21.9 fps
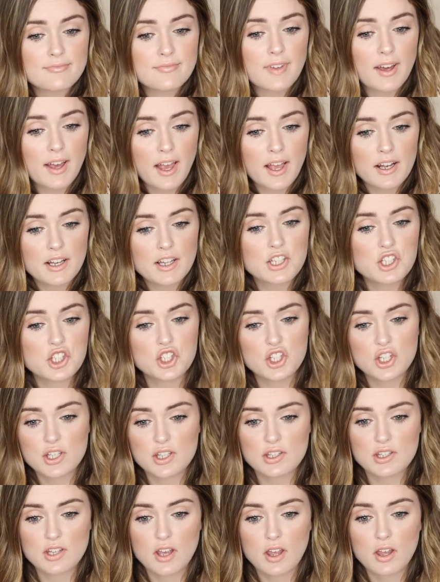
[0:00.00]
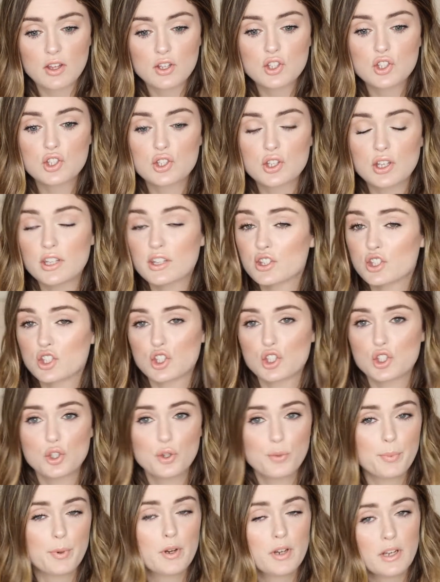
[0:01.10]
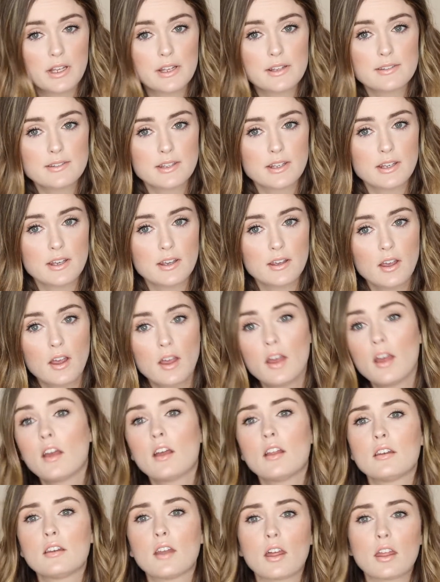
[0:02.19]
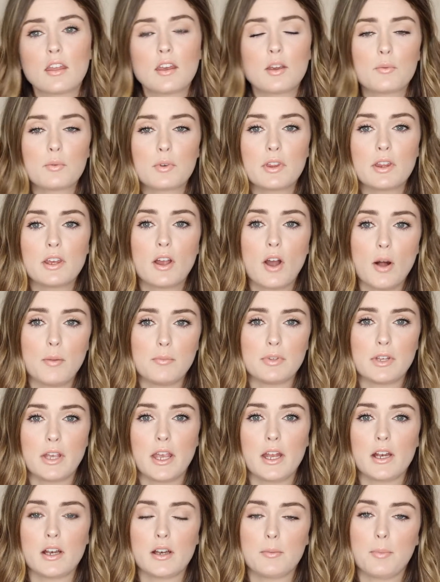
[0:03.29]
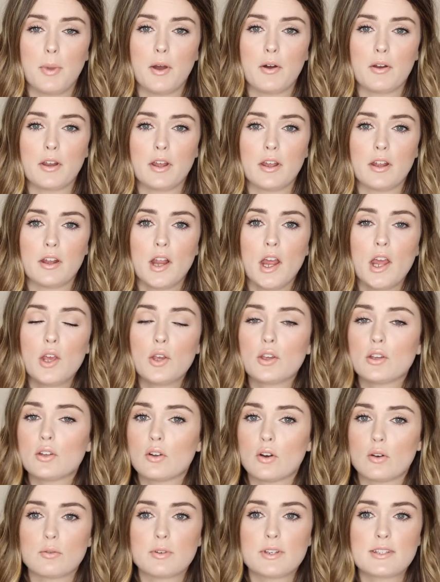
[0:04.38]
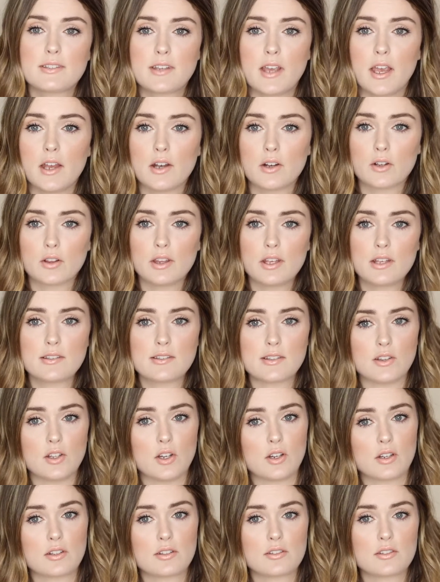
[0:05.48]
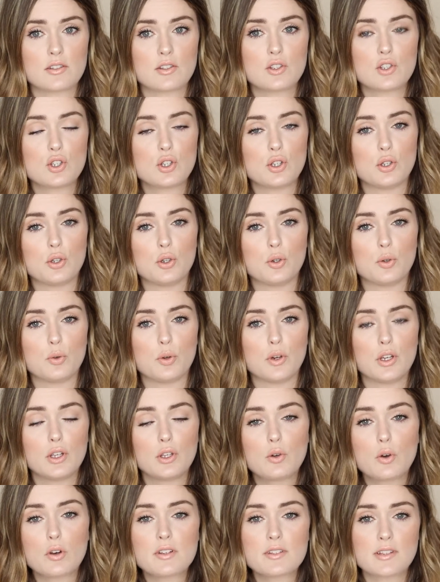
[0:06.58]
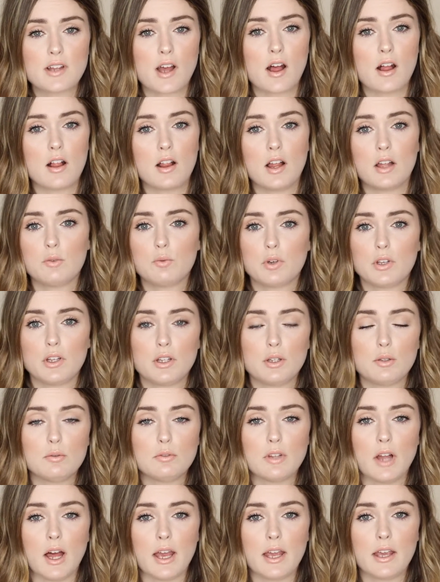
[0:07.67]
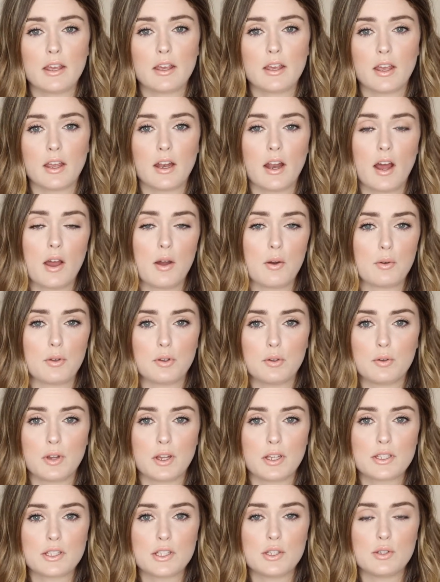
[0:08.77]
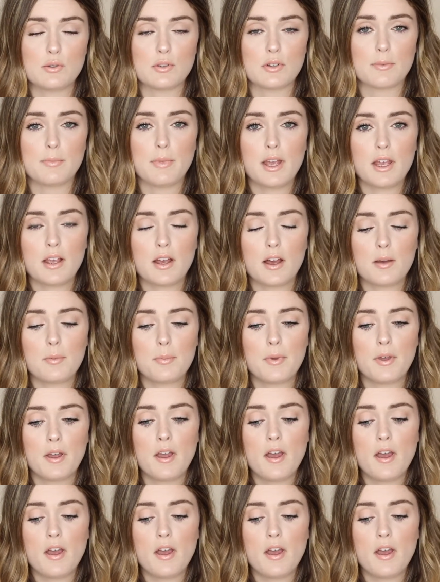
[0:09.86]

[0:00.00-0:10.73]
Again, it's super easy. Nothing really complicated about it. You can always cater these looks to your style and what you like and how you like to do your makeup.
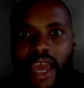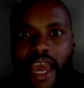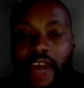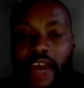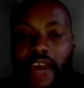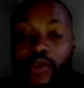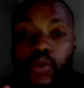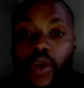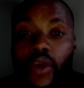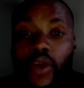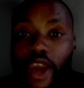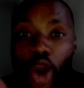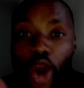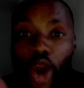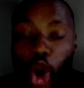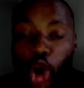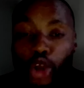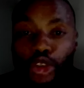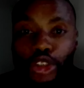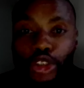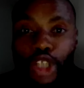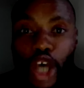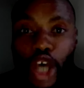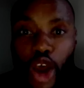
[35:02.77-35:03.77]
And we
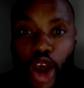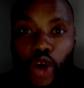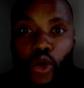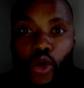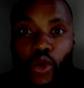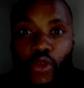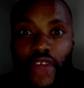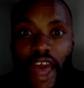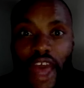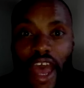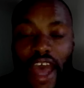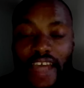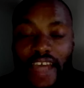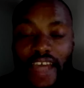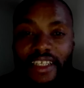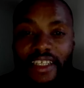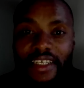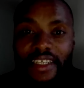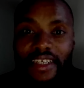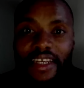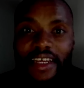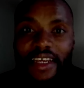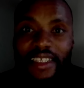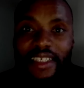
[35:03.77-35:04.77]
all know that
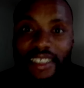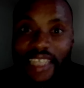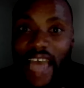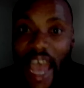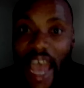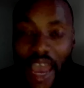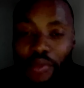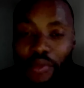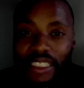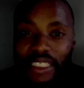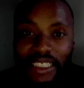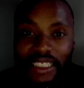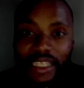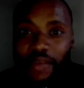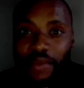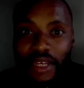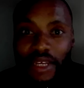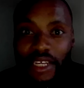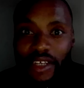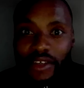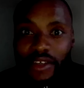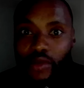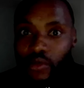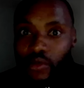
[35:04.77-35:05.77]
time is
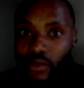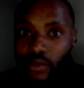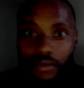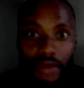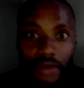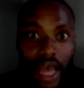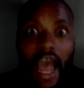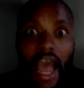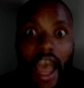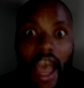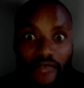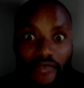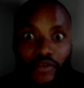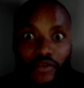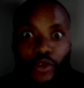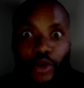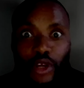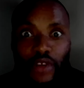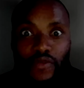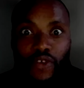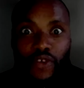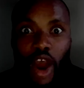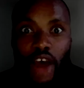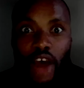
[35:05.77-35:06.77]
limited. I have
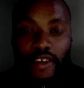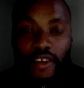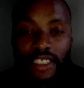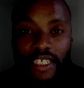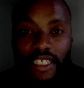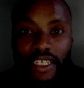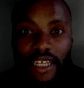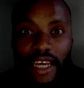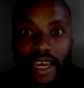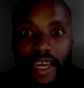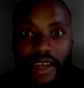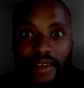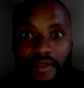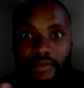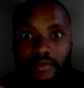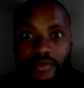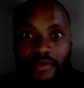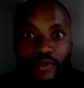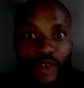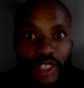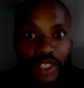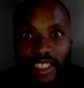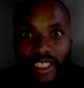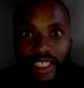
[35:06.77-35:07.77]
24 hours in a day.
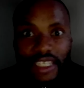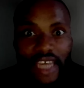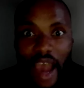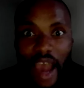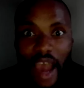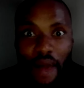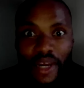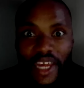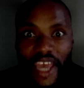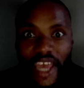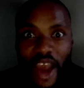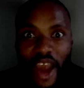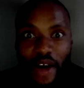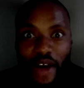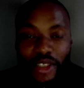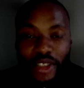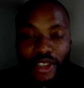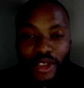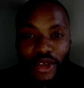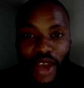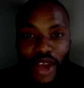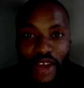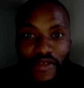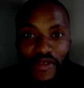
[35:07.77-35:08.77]
Whitney, how many hours
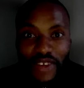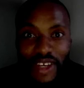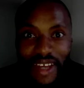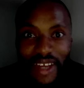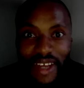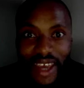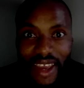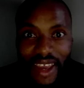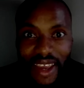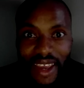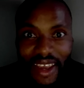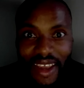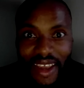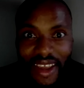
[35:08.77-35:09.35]
do you have in a day?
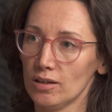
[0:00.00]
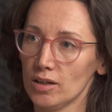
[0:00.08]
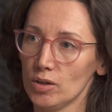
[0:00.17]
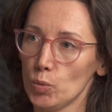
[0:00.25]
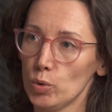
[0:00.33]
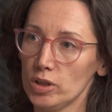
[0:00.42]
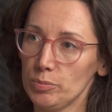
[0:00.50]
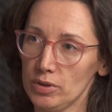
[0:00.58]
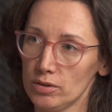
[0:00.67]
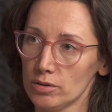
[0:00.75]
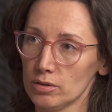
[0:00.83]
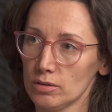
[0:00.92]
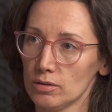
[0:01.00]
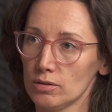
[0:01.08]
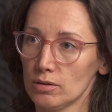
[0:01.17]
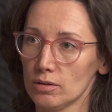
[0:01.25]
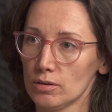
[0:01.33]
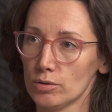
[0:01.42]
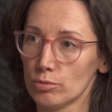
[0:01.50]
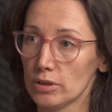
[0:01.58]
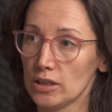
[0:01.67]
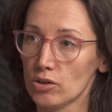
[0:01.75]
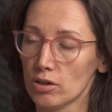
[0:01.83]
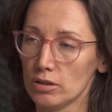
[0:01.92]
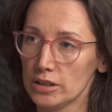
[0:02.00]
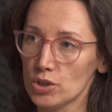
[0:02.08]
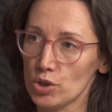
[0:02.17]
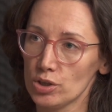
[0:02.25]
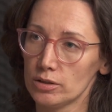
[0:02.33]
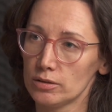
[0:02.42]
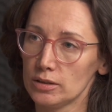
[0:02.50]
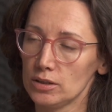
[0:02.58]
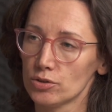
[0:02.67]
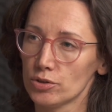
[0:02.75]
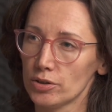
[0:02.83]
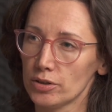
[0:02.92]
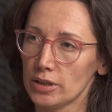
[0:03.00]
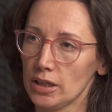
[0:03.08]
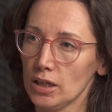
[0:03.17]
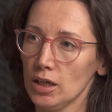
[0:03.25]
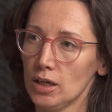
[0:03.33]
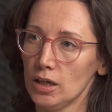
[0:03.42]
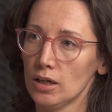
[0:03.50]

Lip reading: will be the ruling coalition in Turkey,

_REQUIRED WORK_. Make an exact copy of the listing. Leave its pictures out.

_EXERCISE OUTPUT_.
21.9 fps
[0:00.00]
[0:01.10]
[0:02.19]
[0:03.29]
[0:04.38]
[0:05.48]
[0:06.58]
[0:07.67]
[0:08.77]
[0:09.86]

[0:00.00-0:10.73]
Again, it's super easy. Nothing really complicated about it. You can always cater these looks to your style and what you like and how you like to do your makeup.
[35:02.77-35:03.77]
And we
[35:03.77-35:04.77]
all know that
[35:04.77-35:05.77]
time is
[35:05.77-35:06.77]
limited. I have
[35:06.77-35:07.77]
24 hours in a day.
[35:07.77-35:08.77]
Whitney, how many hours
[35:08.77-35:09.35]
do you have in a day?
[0:00.00]
[0:00.08]
[0:00.17]
[0:00.25]
[0:00.33]
[0:00.42]
[0:00.50]
[0:00.58]
[0:00.67]
[0:00.75]
[0:00.83]
[0:00.92]
[0:01.00]
[0:01.08]
[0:01.17]
[0:01.25]
[0:01.33]
[0:01.42]
[0:01.50]
[0:01.58]
[0:01.67]
[0:01.75]
[0:01.83]
[0:01.92]
[0:02.00]
[0:02.08]
[0:02.17]
[0:02.25]
[0:02.33]
[0:02.42]
[0:02.50]
[0:02.58]
[0:02.67]
[0:02.75]
[0:02.83]
[0:02.92]
[0:03.00]
[0:03.08]
[0:03.17]
[0:03.25]
[0:03.33]
[0:03.42]
[0:03.50]

Lip reading: will be the ruling coalition in Turkey,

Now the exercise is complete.